- [WORK TO BE COMPLETED] Your output should repeat the entries below exactly. It should contain no images.

Collected data entries:

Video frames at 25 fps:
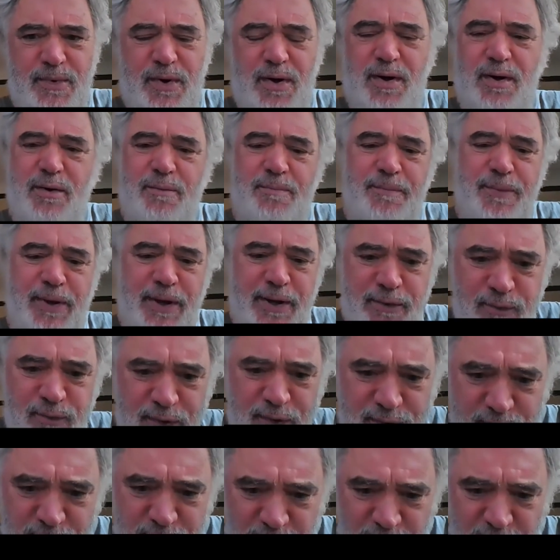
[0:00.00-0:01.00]
oh man,
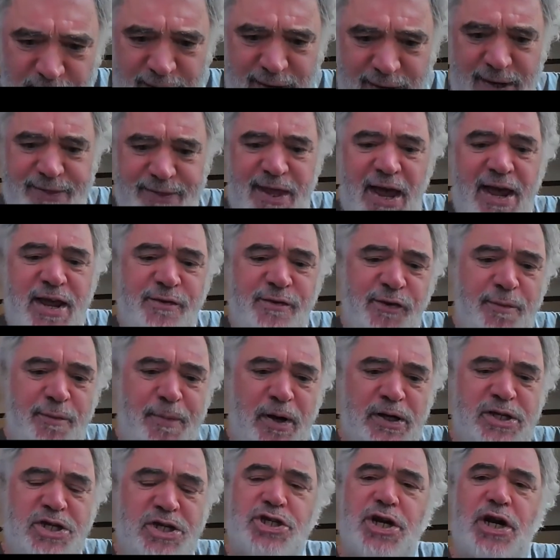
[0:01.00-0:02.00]
what, yeah, thank you very
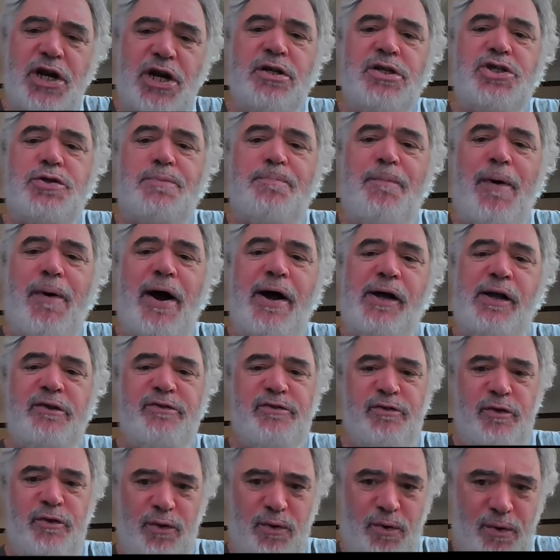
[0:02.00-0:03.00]
much, Judge
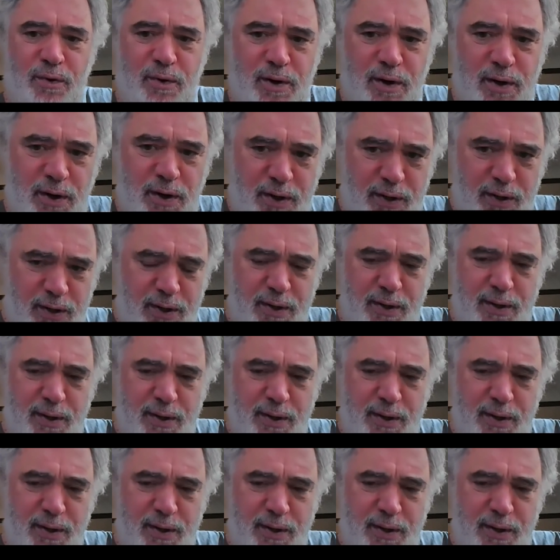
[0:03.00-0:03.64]
Miles Lord.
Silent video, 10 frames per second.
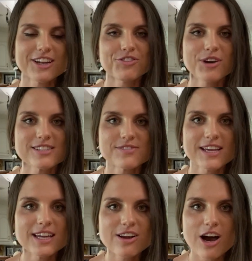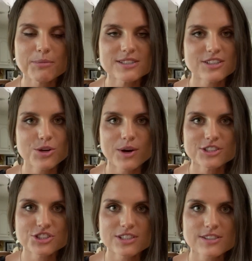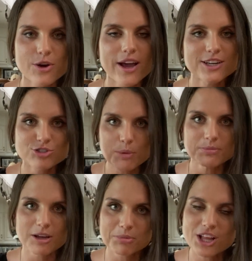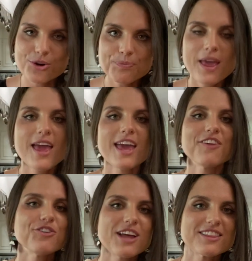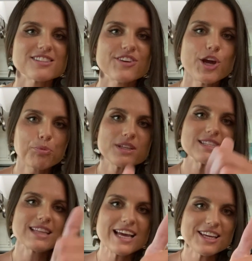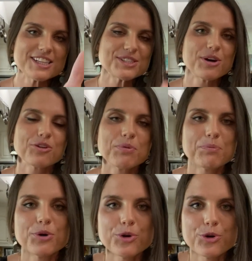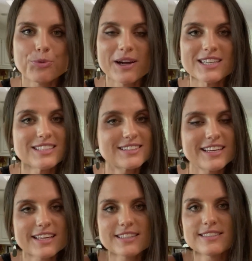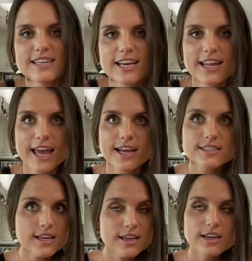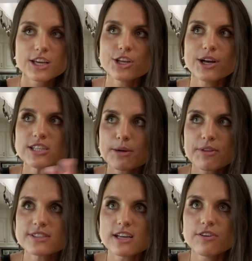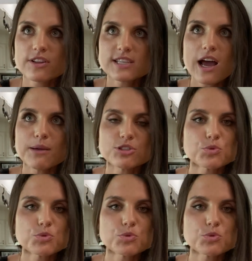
if you guys have any comments, any questions, go ahead and drop them down below. If you like this video, please like it so other people who might need to see it can see it. And, you know, I talk about this stuff all the time, just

- [YOUR RESPONSE]
Video frames at 25 fps:
[0:00.00-0:01.00]
oh man,
[0:01.00-0:02.00]
what, yeah, thank you very
[0:02.00-0:03.00]
much, Judge
[0:03.00-0:03.64]
Miles Lord.
Silent video, 10 frames per second.
if you guys have any comments, any questions, go ahead and drop them down below. If you like this video, please like it so other people who might need to see it can see it. And, you know, I talk about this stuff all the time, just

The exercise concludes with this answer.